Authors: John Ramsey Miller
“Yes,” the voice said. “We’re due south of your position, picking up Mr. Greer and someone else.”
“Careful, that’s Kurt Steiner. He’s dangerous.”
“Paul,” Laura said. “What about Martin?”
“Daddy?” It was Reb.
“Yeah, son?”
“What about Biscuit? He okay?”
Paul looked through the windshield at the bird in the cage sitting by the open hatch near the bow. The creature was puffed up against the chilling rain.
“I’m bringing him home, like I said.”
Paul laid the cane against the seat and disengaged the autopilot, swinging the boat around and closing the throttle a bit. He removed the Mae West, which was exerting pressure on the shoulder, reset the autopilot to 180 degrees, and went to get the bird. He walked over to the cage, reached down, and lifted it to eye level. He looked in at the gray bird, admiring the orange circles on its cheeks, which covered the ear canals.
“You ain’t just a bird,” he said, repeating what his son had said.
He saw something reflected in the small water-smeared mirror in the cage and remembered something his uncle had told him when he was learning to hunt mule deer.
Never approach a deer you’ve shot if the eyes are closed—if he’s dead, the eyes will be open. Martin’s eyes … were closed!
He was aware of the hollow crack as something heavy hit the side of his head.

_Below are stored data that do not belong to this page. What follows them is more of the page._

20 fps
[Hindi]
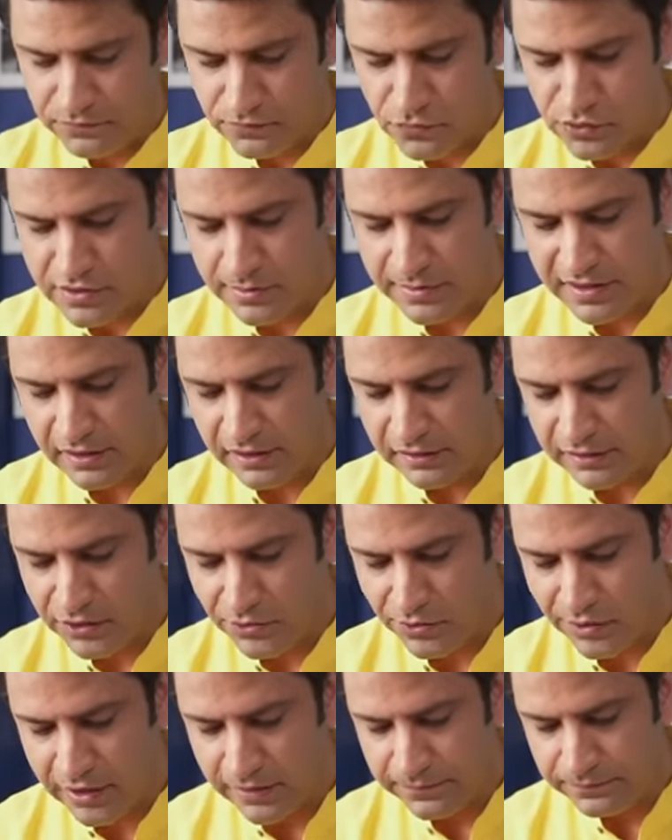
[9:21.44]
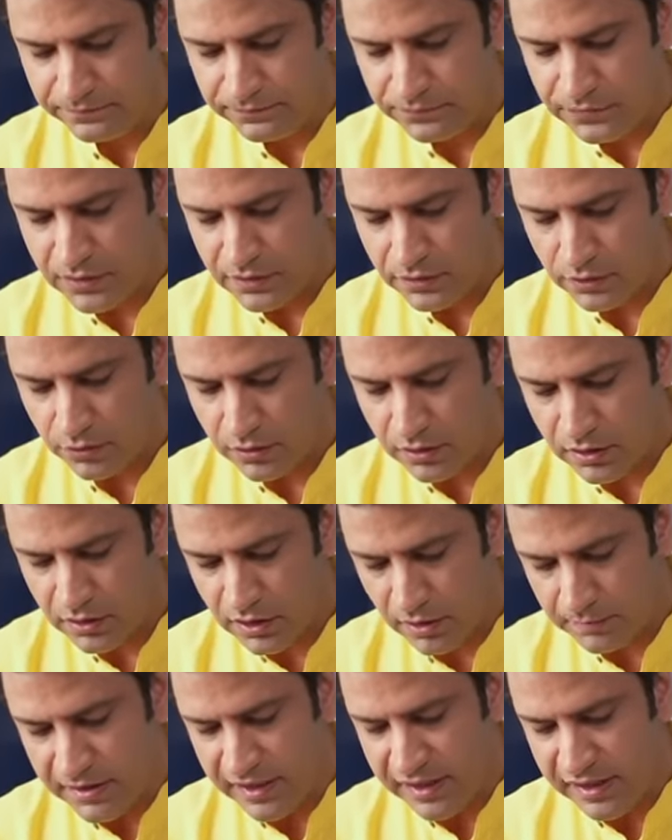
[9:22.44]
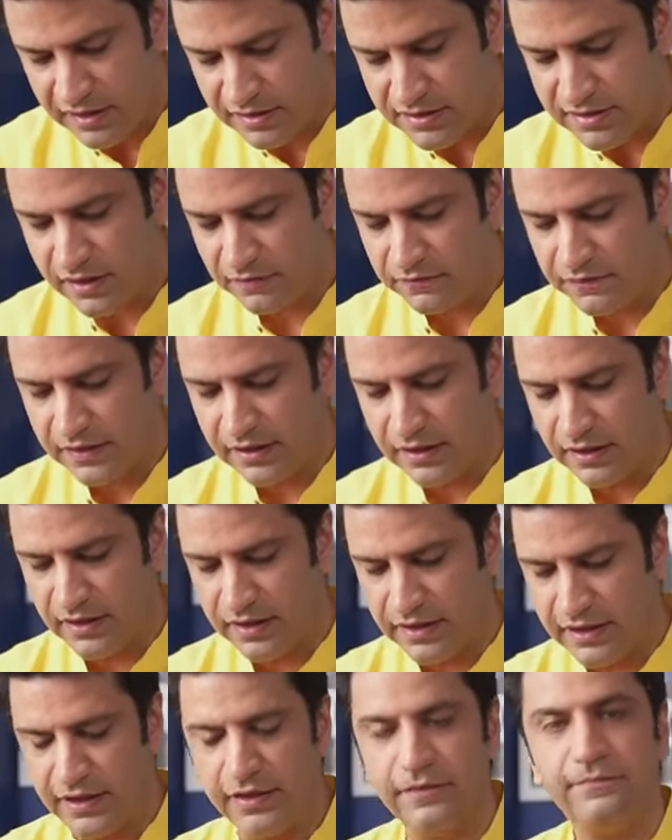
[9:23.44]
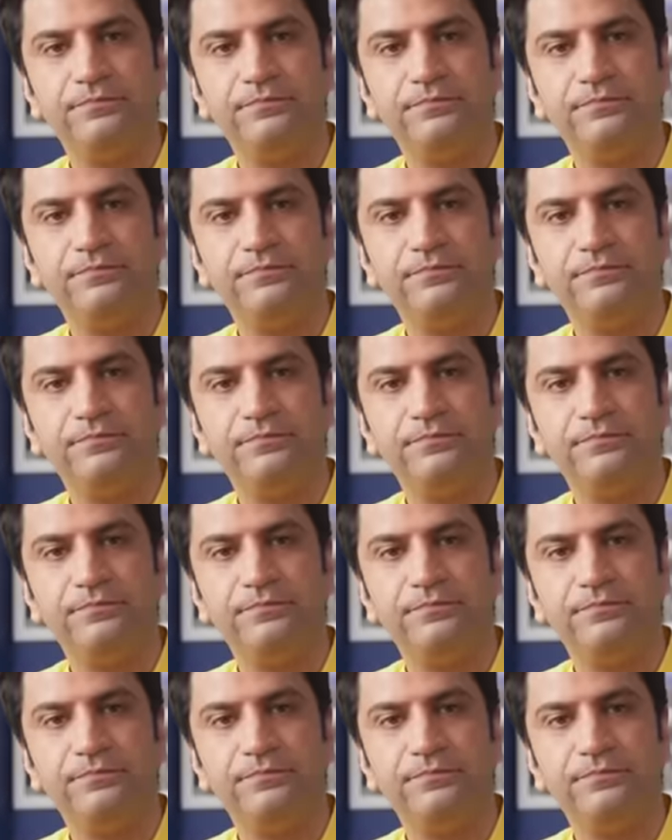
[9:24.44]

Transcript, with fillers: उनसे भी गलती होगी तो कम ही स्टफिंग करनी है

Martin decided the chest wound was fatal—he was blowing blood bubbles with every breath. If he was right, he had minutes, maybe as much as an hour, left. The bullet had passed through the lung. The important thing for the moment was that the old heart was still beating. He looked at the destroyed hand and decided he wouldn’t need it again, anyway.
Martin struggled through the aft cabin and went out onto the deck with the folding knife he’d used to cut Laura’s clothes away. The rain had almost stopped. He stood still when he heard Paul on the radio, and then the boat was turning to the south.

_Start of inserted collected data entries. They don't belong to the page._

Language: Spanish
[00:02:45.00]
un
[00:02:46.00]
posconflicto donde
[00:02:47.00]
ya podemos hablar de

When Paul went to the bow, Martin moved into the cockpit and there, leaning against the seat, was the cane that Paul had killed him with. It seemed only right that the heavy cane which Paul had used to shoot him should also be the instrument by which Paul died. He laid the knife aside and moved to crush Paul’s skull.
He hit Paul in the head with his own gun cane just above the ruined eye socket and watched as the agent fell over the side of the boat, still holding the birdcage in his hand, the bird within flapping about wildly.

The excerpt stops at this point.